Neuroemotional Technique is Unscientific

woman straight jacketAM asks: “Do you know anything about the Neuro -emotional technique or Neuro emotional component of the triangle of health in Chiropractice? Seems somewhat couched in New Age language though there is of course a persuasive presentation of it. Not sure the spelling is right either. But thought you might quickly be able to say if it’s New Age.”

Neuro-emotional technique or NET is yet another example of an unscientific approach to healing “emotional blocks” that allegedly cause illness in the body. It combines techniques and principals from traditional Chinese medicine, chiropractics and applied kinesiology (muscle testing) to rid the body of unresolved emotional blocks that are allegedly stored in the body’s memory.

As this practitioner explains, “Think of unresolved emotions stored in your body as similar to a computer ‘glitch’ that can short circuit your desires and affect your health.”

The inventor of this approach is a chiropractor named Scott Walker of Encinitas, California who describes NET as a “body-mind way, a non talk-it-out way, of dealing with emotional aberrations.” He claims everyone has these aberrations that “replay” old memories which adversely affect health.

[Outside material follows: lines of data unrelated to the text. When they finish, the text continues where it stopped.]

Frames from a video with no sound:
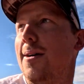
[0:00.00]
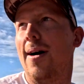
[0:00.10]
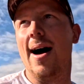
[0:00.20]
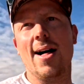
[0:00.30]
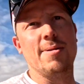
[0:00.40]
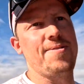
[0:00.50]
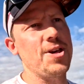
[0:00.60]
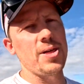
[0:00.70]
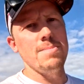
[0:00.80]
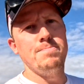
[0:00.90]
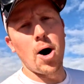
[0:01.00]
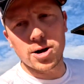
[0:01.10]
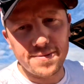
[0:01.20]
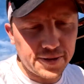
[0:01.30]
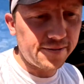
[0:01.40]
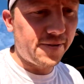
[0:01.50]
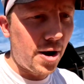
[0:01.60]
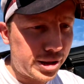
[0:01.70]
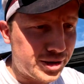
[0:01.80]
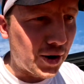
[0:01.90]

Well, I'm officially bogged for the first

According to this article in Quackwatch, “when chronic patients do not seem to get better over a course of treatment . . . NET practitioners look for a ‘Neuro Emotional Complex (NEC)’ that they feel is preventing healing.”

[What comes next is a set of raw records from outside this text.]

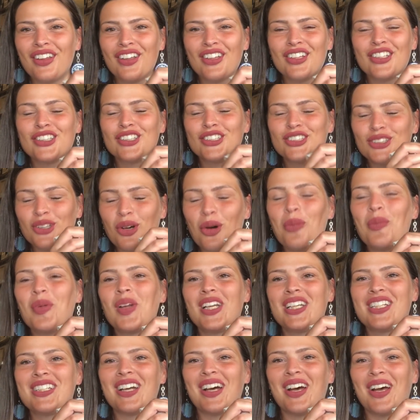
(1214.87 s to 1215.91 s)
so
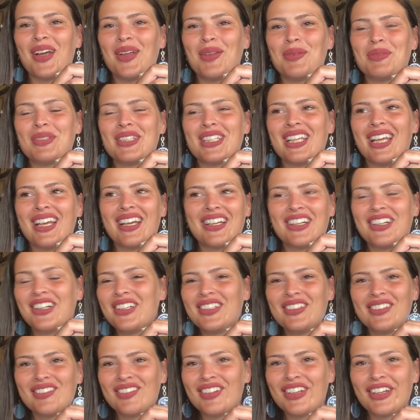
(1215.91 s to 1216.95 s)
many times.
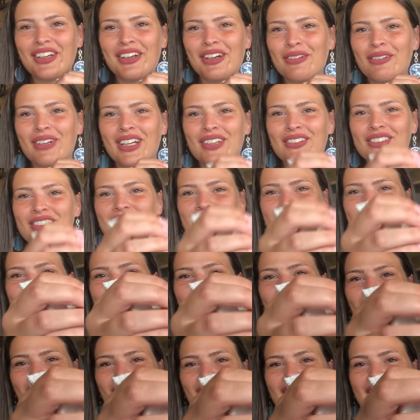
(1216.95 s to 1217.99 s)
Couldn't figure out what I was doing
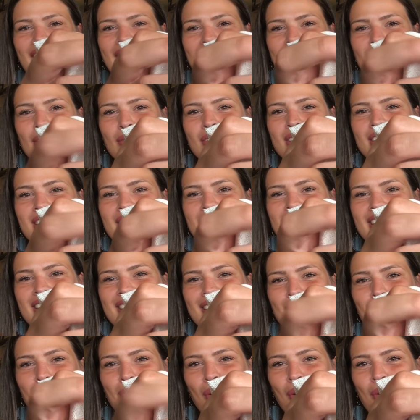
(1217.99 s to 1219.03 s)
wrong. It was this
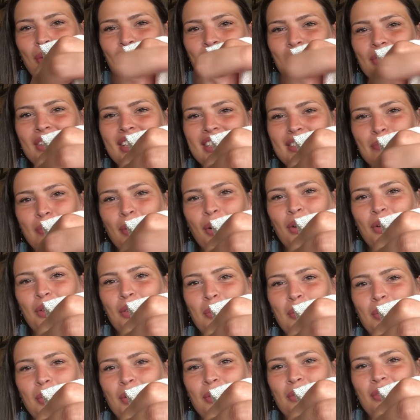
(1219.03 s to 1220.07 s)
bow, this part of the
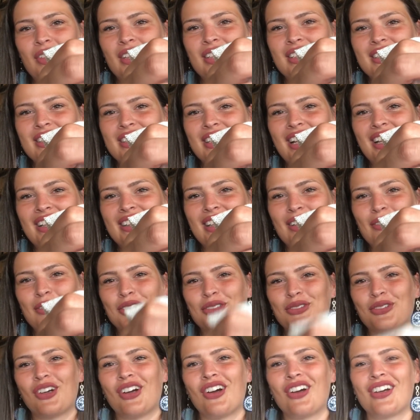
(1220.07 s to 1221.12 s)
bow, this side that was
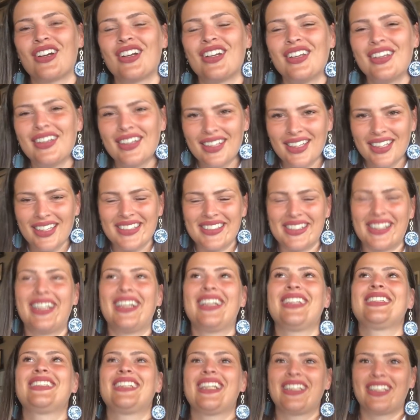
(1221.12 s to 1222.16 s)
wrong. So then I
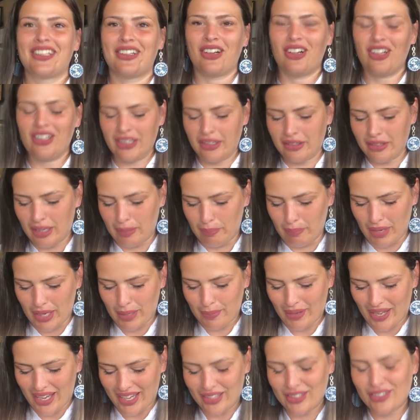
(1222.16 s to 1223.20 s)
had to take it all out, and my
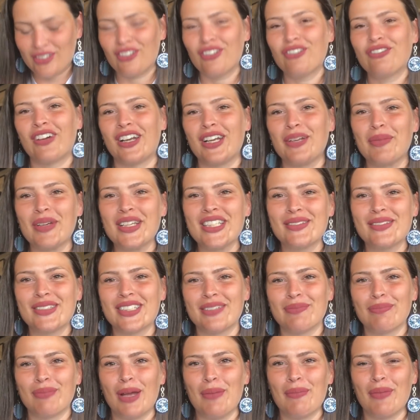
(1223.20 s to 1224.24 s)
back, it's so funny,
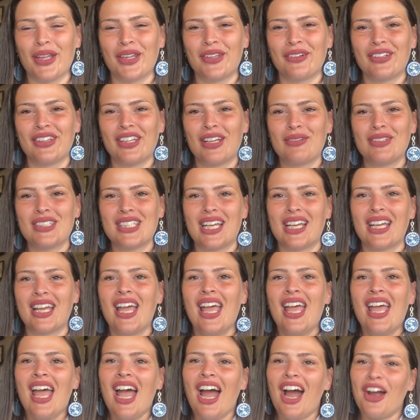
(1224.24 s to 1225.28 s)
my mother-in-law was like,
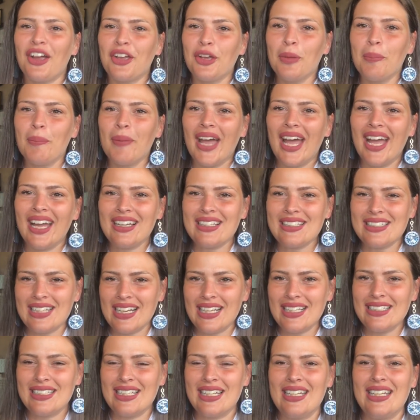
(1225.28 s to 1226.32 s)
are your backs
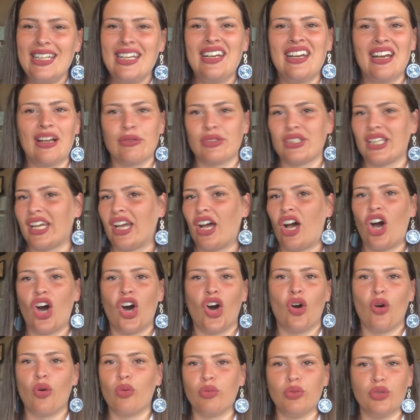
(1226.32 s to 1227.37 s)
nice and neat? And I was like,
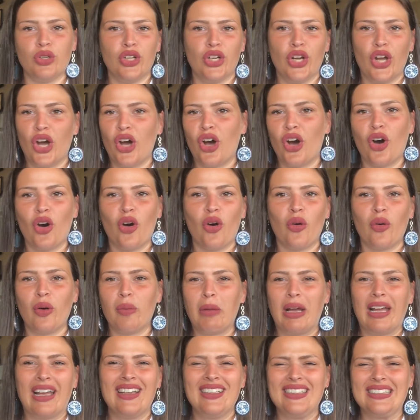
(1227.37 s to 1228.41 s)
oh no. I'm
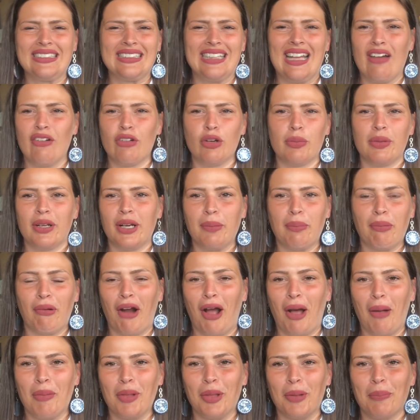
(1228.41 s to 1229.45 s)
like, it's never been a
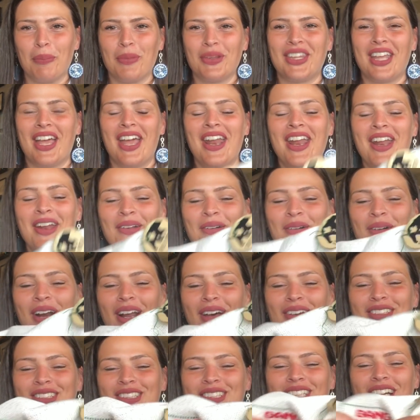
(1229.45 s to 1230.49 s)
problem. But then when I
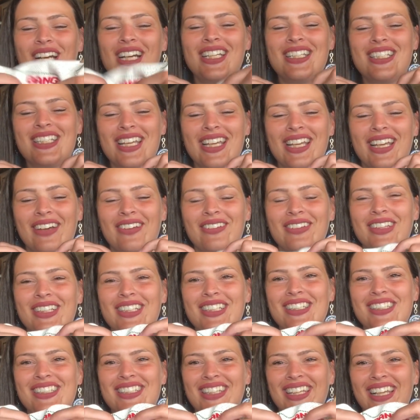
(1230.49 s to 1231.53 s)
was trying to take out
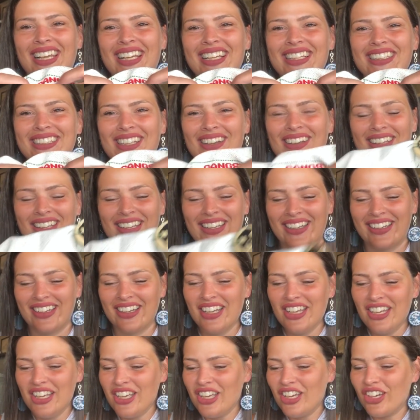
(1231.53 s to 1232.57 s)
these things, I like
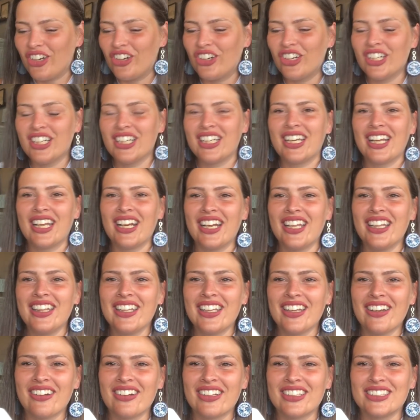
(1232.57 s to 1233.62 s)
couldn't get in
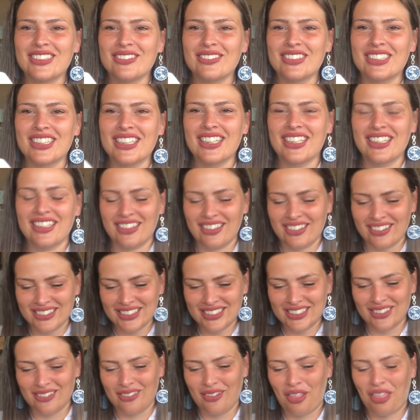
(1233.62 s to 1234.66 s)
there because it was like
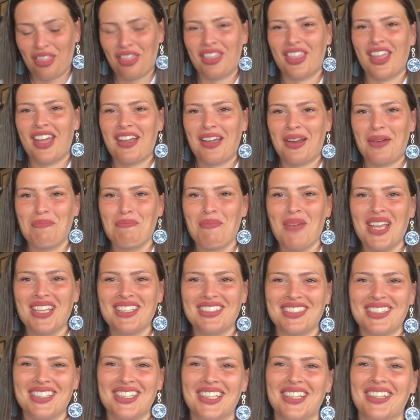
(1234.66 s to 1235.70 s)
so thick and
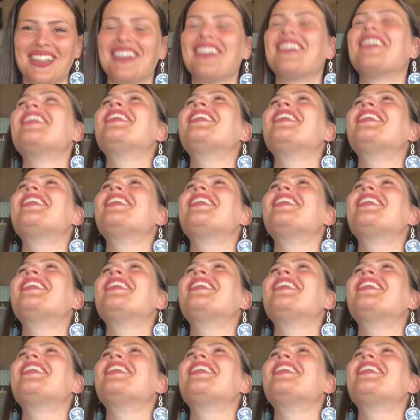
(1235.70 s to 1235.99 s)
messy, and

The practitioner then relies on another unscientific method of diagnosis known as muscle testing aka applied kinesiology to “isolate a troublesome event”. The patient is then instructed “to hold in mind a ‘snapshot’ of the emotional state while the chiropractor adjusts the patient’s spine and acupuncture points; and prescribes supplement products and homeopathic remedies.”

We all know that emotional issues can have a negative effect on a person’s health, but there is no scientific evidence to prove that the body has a memory in which these traumatic events are stored. In other words, because the underlying premise of NET is unsubstantiated, whatever beneficial effects may seem to result from this therapy are either coincidental or due to the placebo effect.